Bug #70369 | Undocummented behavior of InnoDB tables using CHAR data type | ||
---|---|---|---|
Submitted: | 17 Sep 2013 16:07 | Modified: | 3 Jan 2014 15:35 |
Reporter: | Przemyslaw Malkowski | Email Updates: | |
Status: | Closed | Impact on me: | |
Category: | MySQL Server: Documentation | Severity: | S3 (Non-critical) |
Version: | 5.5 5.6 | OS: | Any |
Assigned to: | Daniel Price | CPU Architecture: | Any |
Tags: | InnnoDB CHAR |
[17 Sep 2013 16:07]
Przemyslaw Malkowski
[17 Sep 2013 17:05]
MySQL Verification Team
Last points in this page gives some clues as to what happens: http://dev.mysql.com/doc/refman/5.5/en/innodb-physical-record.html
[17 Sep 2013 17:18]
Jeremy Cole
This is more subtle than it would perhaps seem. The following two cases occur: * CHAR(100) CHARSET latin1: Stored as fixed-width field (or CHAR(100)), with length 100, and end-space padded. * CHAR(100) CHARSET utf8: Stored as variable-width field (or VARCHAR(100)). End-space padded up to at least 100 bytes, but may store up to 300 bytes in total. For the two cases you used (value "abc" and value "ऊऊऊ") the storage required for CHAR(100) CHARSET utf8 is exactly the same. However, the value "abc" (3 bytes) is padded by 97 bytes, and "ऊऊऊ" (9 bytes) is padded by 91 bytes. InnoDB is internally making an optimization here to store a CHAR(100) in the utf8 character set as a "pseudo fixed width" field. This could probably be documented a bit better.
[17 Sep 2013 17:27]
Jeremy Cole
By the way, using your table sizes it is easy to verify that this case is closer to storing the minimum allocation for either string than the maximum: 146800640 bytes / 1001000 rows => 146.654 bytes/row This comes from the 100 bytes for val1, plus 26 bytes of per-row overhead (including a 6-byte implicit clustered primary key), plus ~20 bytes of tablespace overhead/reservation/waste.
[17 Sep 2013 17:42]
Valeriy Kravchuk
So, space usage is actually efficient, but it should be clearly documented, IMHO.
[18 Sep 2013 14:11]
Przemyslaw Malkowski
Thank you Jeremy for excellent explanation.
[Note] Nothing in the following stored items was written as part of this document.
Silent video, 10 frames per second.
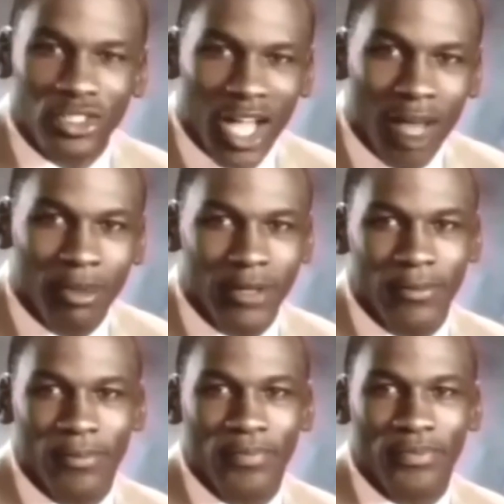Stop it.
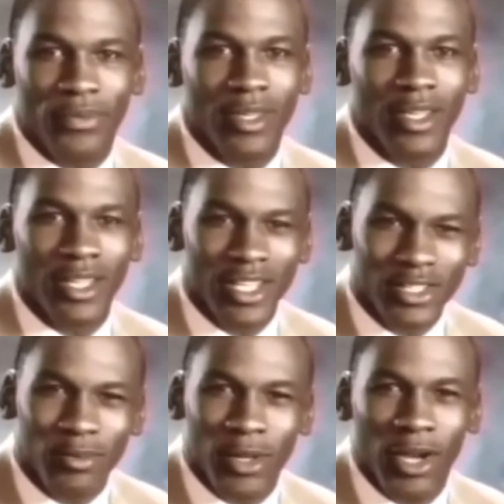
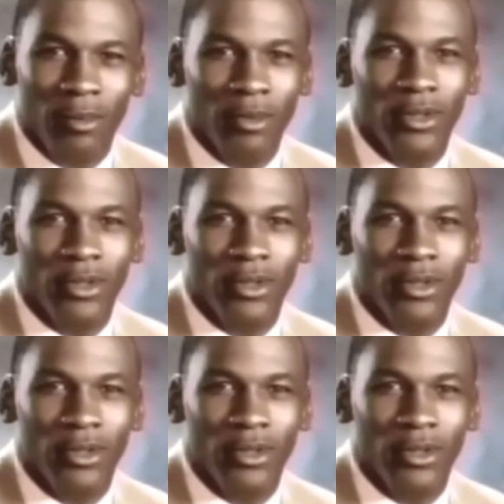Get some help.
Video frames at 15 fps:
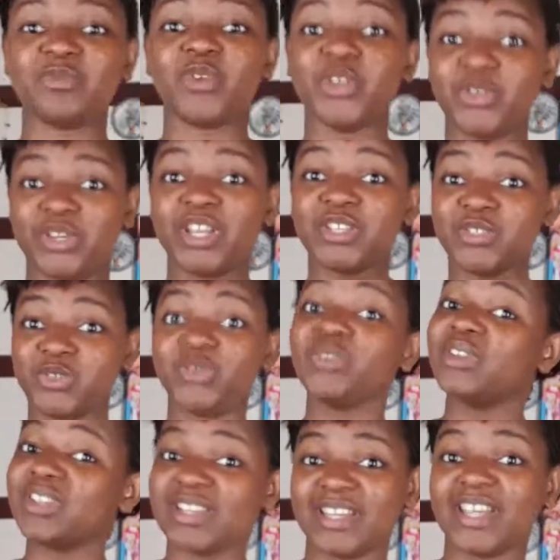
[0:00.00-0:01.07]
you get to
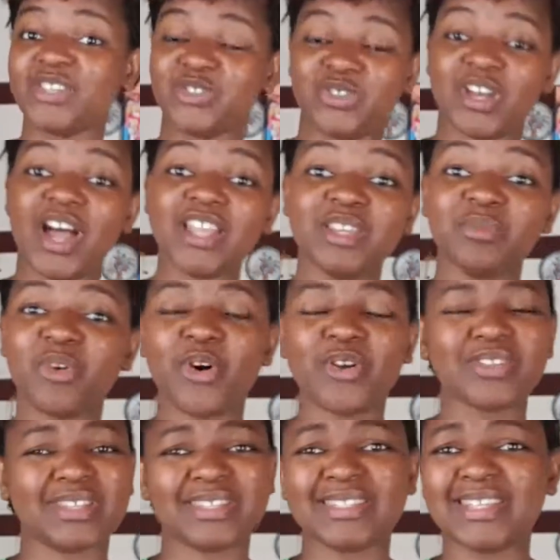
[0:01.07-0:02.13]
the animals
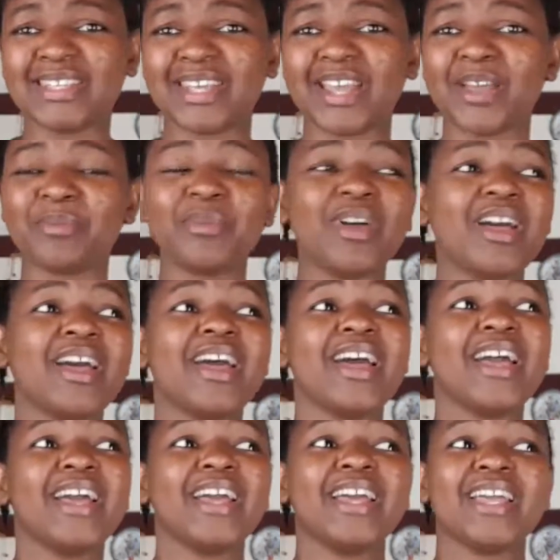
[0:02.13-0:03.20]
and see them.
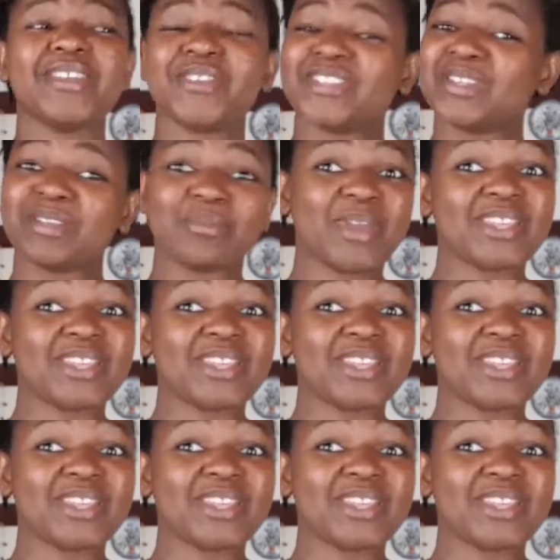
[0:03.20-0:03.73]
It was an amazing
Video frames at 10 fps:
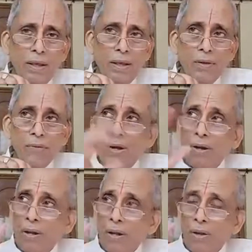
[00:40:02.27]
you
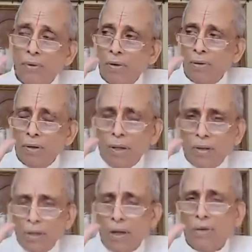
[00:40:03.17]
will only
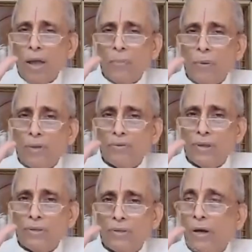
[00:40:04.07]
think of
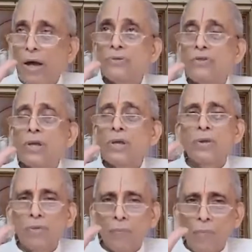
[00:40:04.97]
happiness as a concept
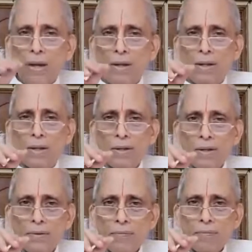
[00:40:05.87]
in your mind,
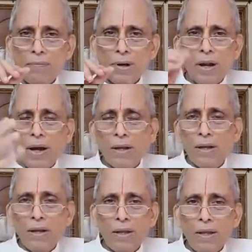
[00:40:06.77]
but not
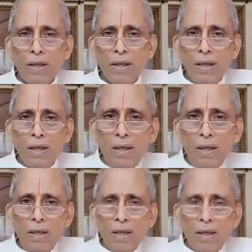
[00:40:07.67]

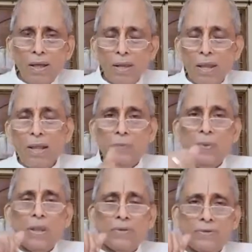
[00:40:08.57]
in real
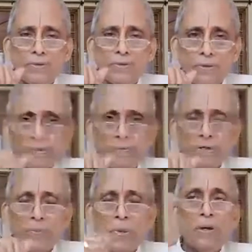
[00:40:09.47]
experience. We
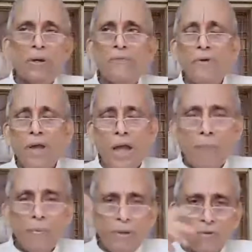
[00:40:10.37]
speak of
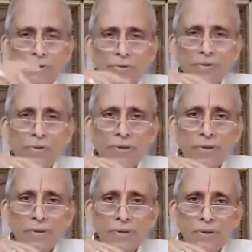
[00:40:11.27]
happiness,
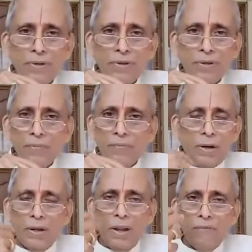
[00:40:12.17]

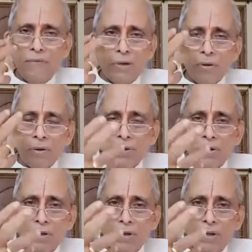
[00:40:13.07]
but without
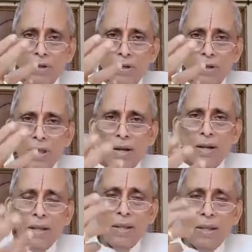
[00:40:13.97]

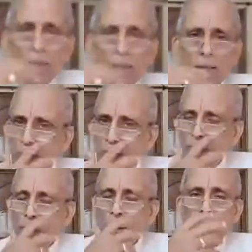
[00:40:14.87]
really
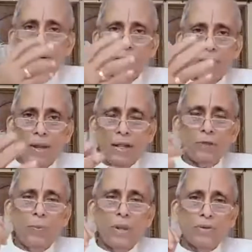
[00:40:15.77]
having an
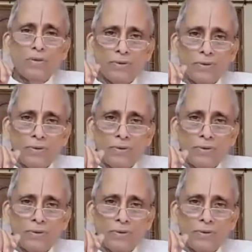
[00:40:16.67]
experience.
The fact that InnoDB uses optimization to store utf-8 CHAR similar way as it's storing VARCHAR explains a lot. By stating the initial title as InnoDB being inefficient, I actually based it on my earlier tests on smaller tables, but I end up showing an example of larger table where it is showing actual efficiency for this specific case as Jeremy noticed. My bad. So, below another example, with smaller table and smaller CHAR column width. Let's say I have CHAR(10) column, and I fill it with all 10 characters, 1 byte/char for both latin1 and uft8 plus 3 bytes/char for second utf8 table. In MyISAM table both .MYD file size and Data_length makes exactly 31 bytes per row in utf8 table regardless of characters stored. In InnoDB, after I fill these tables with just 100k rows: * when table is utf-8 and I fill CHAR(10) column with single-bye characters - Data_length shows ~47 bytes/row .ibd size makes ~125 bytes/row * when table is latin1 and I fill CHAR(10) column with characters - Data_length shows again ~47 bytes/row .ibd size makes also ~125 bytes/row * when table is utf-8 and I fill CHAR(10) column with three-bytes characters - Data_length shows ~68 bytes/row .ibd size makes ~146 bytes/row So the conclusion is that given only the Data_length statistics, we have about ~37 bytes overhead per row. But given the result file size, it's already ~115 bytes overhead per single CHAR(10) row. This makes an example utf-8 InnoDB table, filled with 100k rows of single-byte characters size at 12582912 bytes vs the same table as MyISAM is 3100000 bytes. 4 times bigger despite the fact InnoDB uses optimization for multi-byte charset here. For 1M rows, it's 30MB MyISAM vs 48MB InnoDB. Even for 10M rows it's still 296MB vs 388MB. The clear advantage of InnoDB over MyISAM is when 3 characters are stored per CHAR(100) column - 288MB MyISAM table vs 140MB InnoDB. The different storage usage behaviour in InnoDB should be docummented, also here I think: http://dev.mysql.com/doc/refman/5.5/en/char.html.
[18 Sep 2013 14:23]
Przemyslaw Malkowski
Changing title to more appropriate.
[19 Sep 2013 8:49]
MySQL Verification Team
Hello Przemyslaw, Thank you for the report. Thanks, Umesh
[3 Jan 2014 15:35]
Daniel Price
The Data Storage Requirements section (http://dev.mysql.com/doc/refman/5.5/en/storage-requirements.html) was missing references to InnoDB-specific information about CHAR data type storage requirements for InnoDB tables, found here: http://dev.mysql.com/doc/refman/5.5/en/innodb-table-and-index.html. References have been added. This section also provides information about InnoDB physical row structure (and "overhead" storage costs). Also added a reference to the data type storage requirements section from http://dev.mysql.com/doc/refman/5.5/en/char.html. Thank you for the bug report.